Activity:
Repeat the records exactly, minus the pictures.

Records for processing:

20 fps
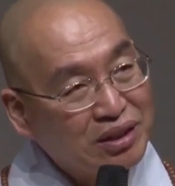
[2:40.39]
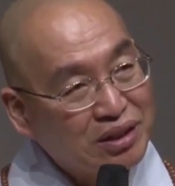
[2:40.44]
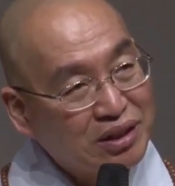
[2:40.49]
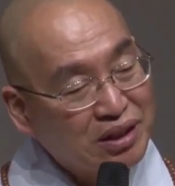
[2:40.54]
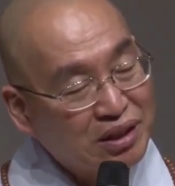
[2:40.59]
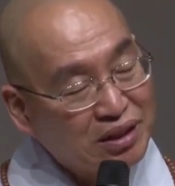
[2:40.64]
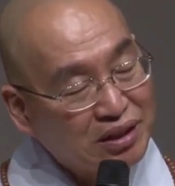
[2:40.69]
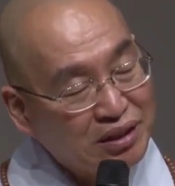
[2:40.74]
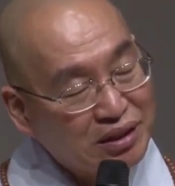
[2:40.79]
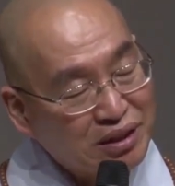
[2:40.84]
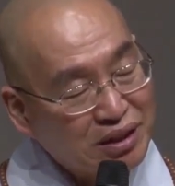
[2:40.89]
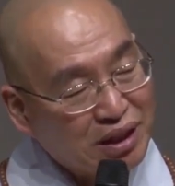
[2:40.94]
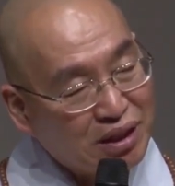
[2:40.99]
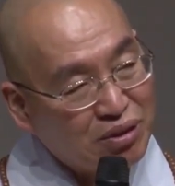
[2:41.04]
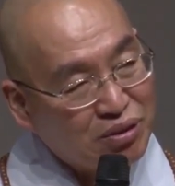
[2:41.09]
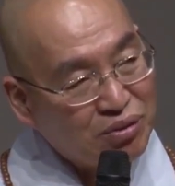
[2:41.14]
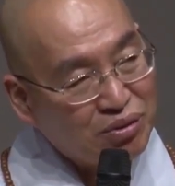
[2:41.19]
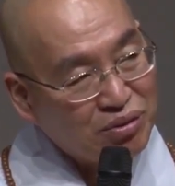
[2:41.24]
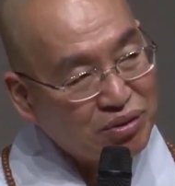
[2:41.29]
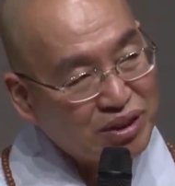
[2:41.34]
근데 그걸
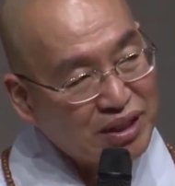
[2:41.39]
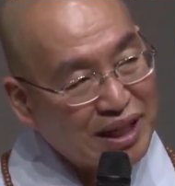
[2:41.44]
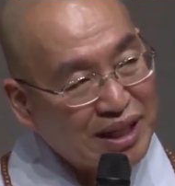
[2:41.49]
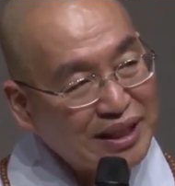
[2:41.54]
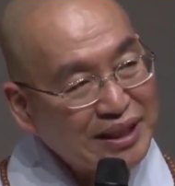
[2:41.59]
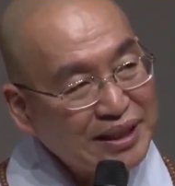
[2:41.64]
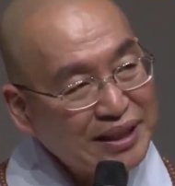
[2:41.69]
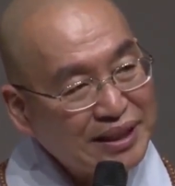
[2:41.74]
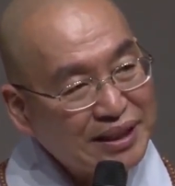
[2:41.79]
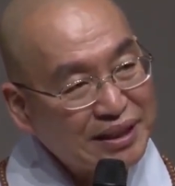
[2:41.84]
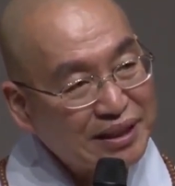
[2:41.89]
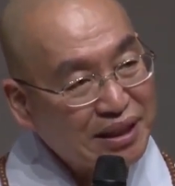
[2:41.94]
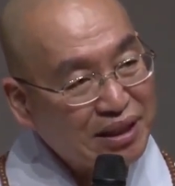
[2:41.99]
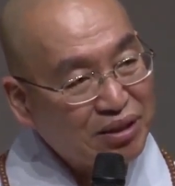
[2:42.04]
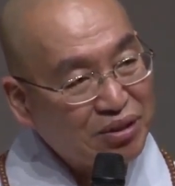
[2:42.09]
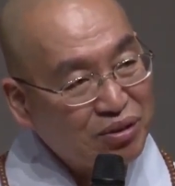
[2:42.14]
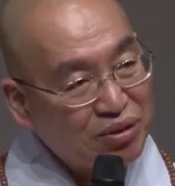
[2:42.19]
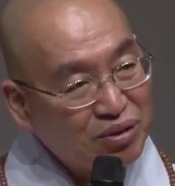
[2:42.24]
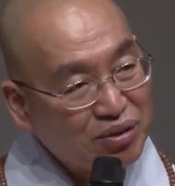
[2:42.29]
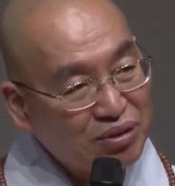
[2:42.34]
자꾸
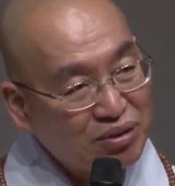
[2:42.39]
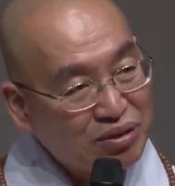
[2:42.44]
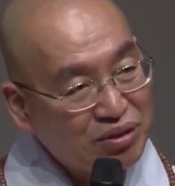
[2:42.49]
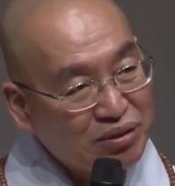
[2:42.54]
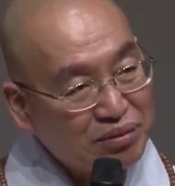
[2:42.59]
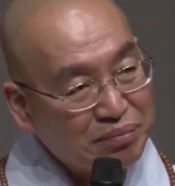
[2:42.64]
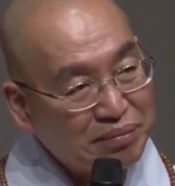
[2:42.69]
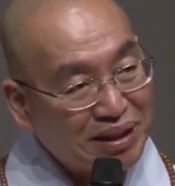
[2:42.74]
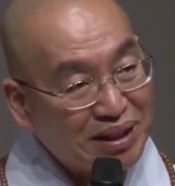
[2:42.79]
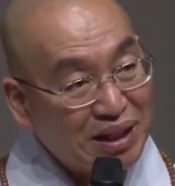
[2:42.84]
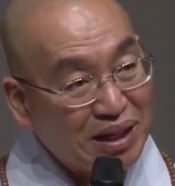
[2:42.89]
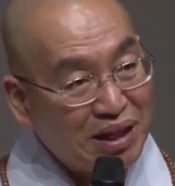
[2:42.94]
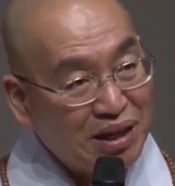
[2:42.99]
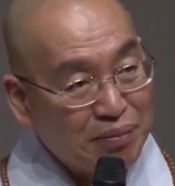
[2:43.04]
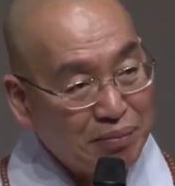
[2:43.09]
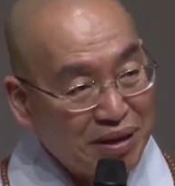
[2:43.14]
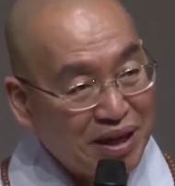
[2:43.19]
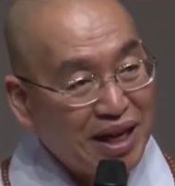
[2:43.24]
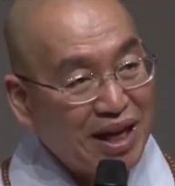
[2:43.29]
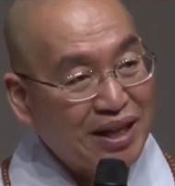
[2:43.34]
자기식대로
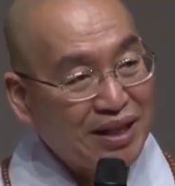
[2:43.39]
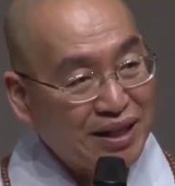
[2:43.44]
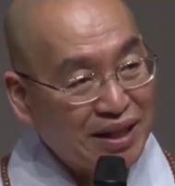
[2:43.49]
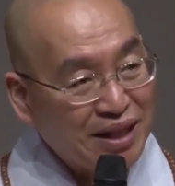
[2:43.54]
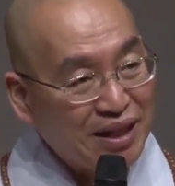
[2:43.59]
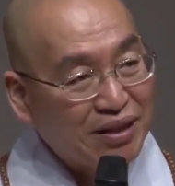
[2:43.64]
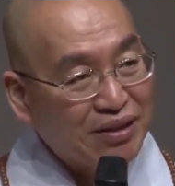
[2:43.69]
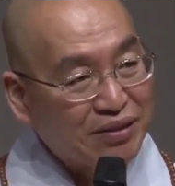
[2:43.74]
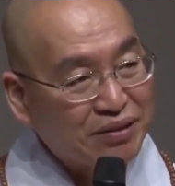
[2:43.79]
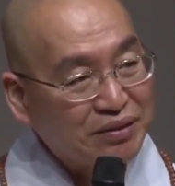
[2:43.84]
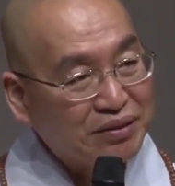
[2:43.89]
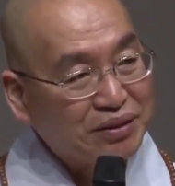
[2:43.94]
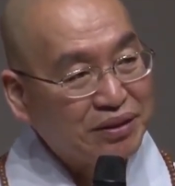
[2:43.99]
만들려면 안 돼요.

Response:
20 fps
[2:40.39]
[2:40.44]
[2:40.49]
[2:40.54]
[2:40.59]
[2:40.64]
[2:40.69]
[2:40.74]
[2:40.79]
[2:40.84]
[2:40.89]
[2:40.94]
[2:40.99]
[2:41.04]
[2:41.09]
[2:41.14]
[2:41.19]
[2:41.24]
[2:41.29]
[2:41.34]
근데 그걸
[2:41.39]
[2:41.44]
[2:41.49]
[2:41.54]
[2:41.59]
[2:41.64]
[2:41.69]
[2:41.74]
[2:41.79]
[2:41.84]
[2:41.89]
[2:41.94]
[2:41.99]
[2:42.04]
[2:42.09]
[2:42.14]
[2:42.19]
[2:42.24]
[2:42.29]
[2:42.34]
자꾸
[2:42.39]
[2:42.44]
[2:42.49]
[2:42.54]
[2:42.59]
[2:42.64]
[2:42.69]
[2:42.74]
[2:42.79]
[2:42.84]
[2:42.89]
[2:42.94]
[2:42.99]
[2:43.04]
[2:43.09]
[2:43.14]
[2:43.19]
[2:43.24]
[2:43.29]
[2:43.34]
자기식대로
[2:43.39]
[2:43.44]
[2:43.49]
[2:43.54]
[2:43.59]
[2:43.64]
[2:43.69]
[2:43.74]
[2:43.79]
[2:43.84]
[2:43.89]
[2:43.94]
[2:43.99]
만들려면 안 돼요.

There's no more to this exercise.